Monoidal Width
Elena Di Lavore, Paweł Sobociński
TL;DR
Monoidal width proposes a unifying, syntax-driven complexity measure for morphisms in monoidal categories by quantifying the efficiency of monoidal decompositions. By selecting appropriate decomposition algebras, the paper shows that tree width and rank width arise as instances, via cospans of hypergraphs and graphs with boundaries, respectively, while also relating monoidal width to matrix rank. The results provide a principled, algebraic pathway to analyze structural complexity of processes modeled as morphisms, and they point toward potential fixed-parameter tractability results grounded in width.
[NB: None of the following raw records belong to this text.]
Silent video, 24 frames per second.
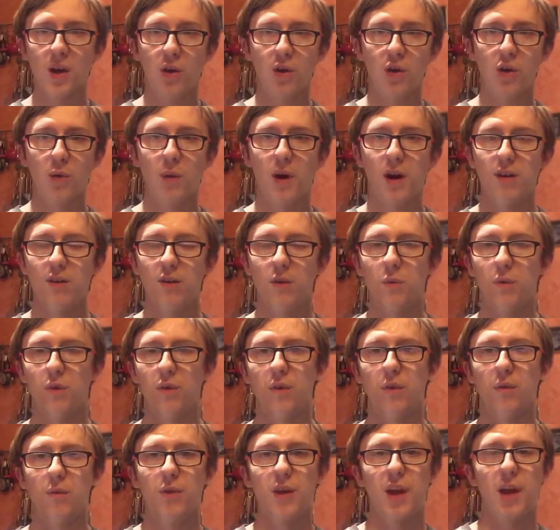Otherwise,
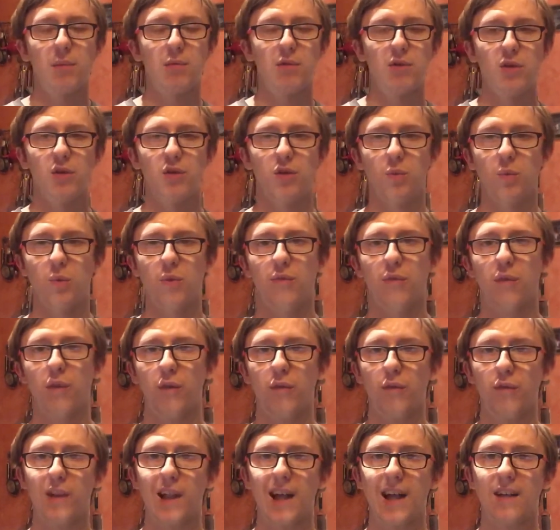the episode would fall
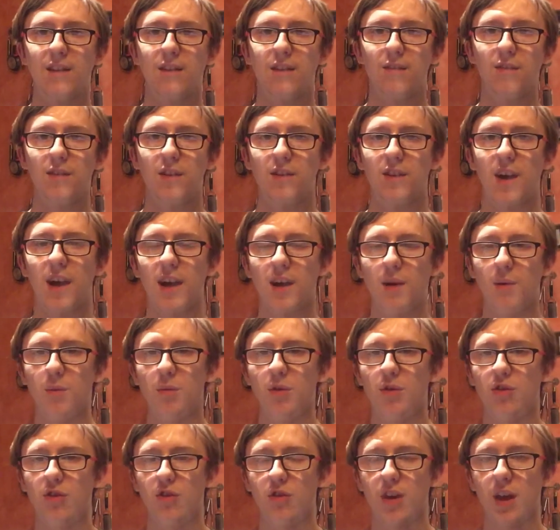flat if the Titan
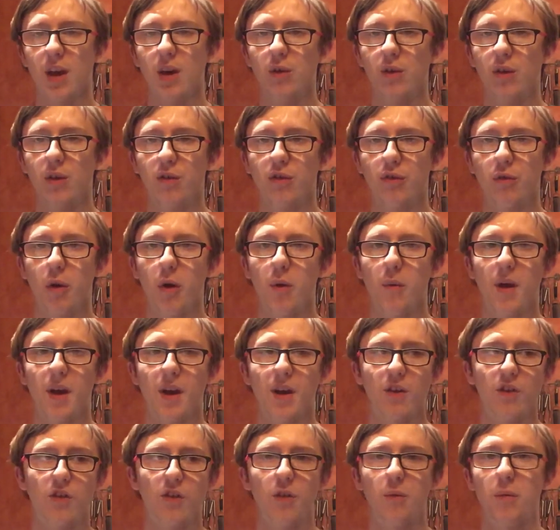was just killed off straight away,
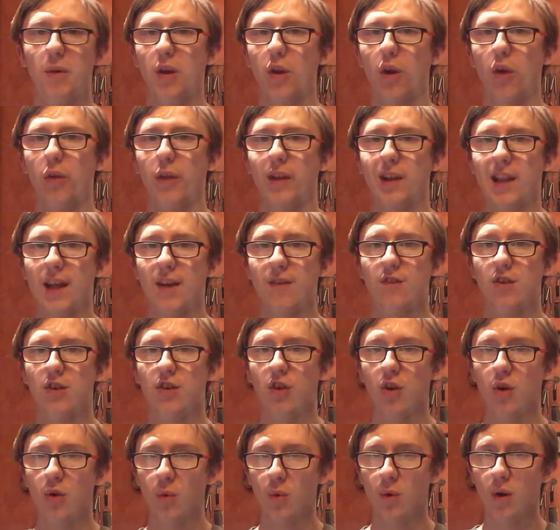because there'd be nothing left to
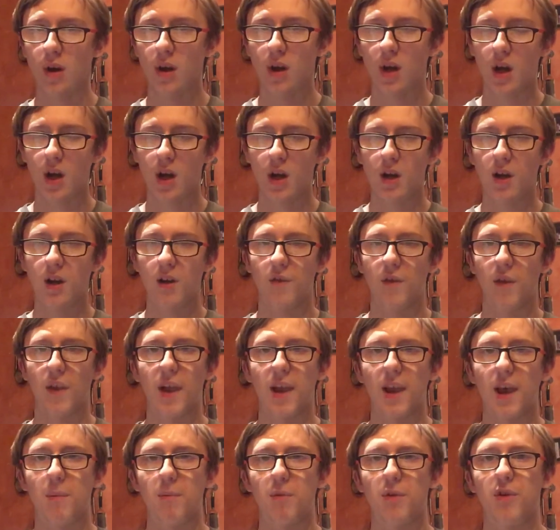do for that
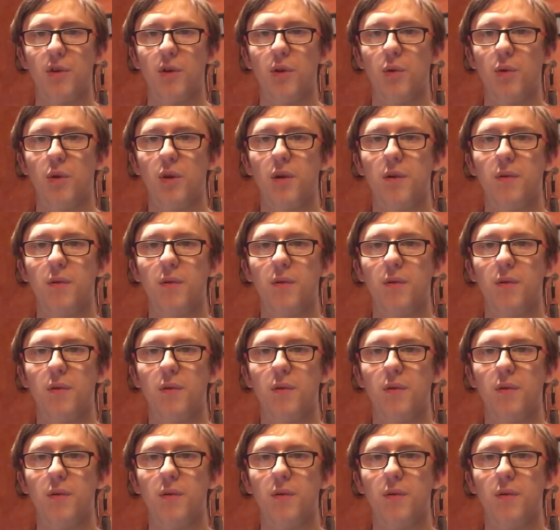episode.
The work advances a program to leverage monoidal categories as a versatile language for describing and analyzing decompositions of graph-like structures and other networked systems.
Abstract
We introduce monoidal width as a measure of complexity for morphisms in monoidal categories. Inspired by well-known structural width measures for graphs, like tree width and rank width, monoidal width is based on a notion of syntactic decomposition: a monoidal decomposition of a morphism is an expression in the language of monoidal categories, where operations are monoidal products and compositions, that specifies this morphism. Monoidal width penalises the composition operation along ``big'' objects, while it encourages the use of monoidal products. We show that, by choosing the correct categorical algebra for decomposing graphs, we can capture tree width and rank width. For matrices, monoidal width is related to the rank. These examples suggest monoidal width as a good measure for structural complexity of processes modelled as morphisms in monoidal categories.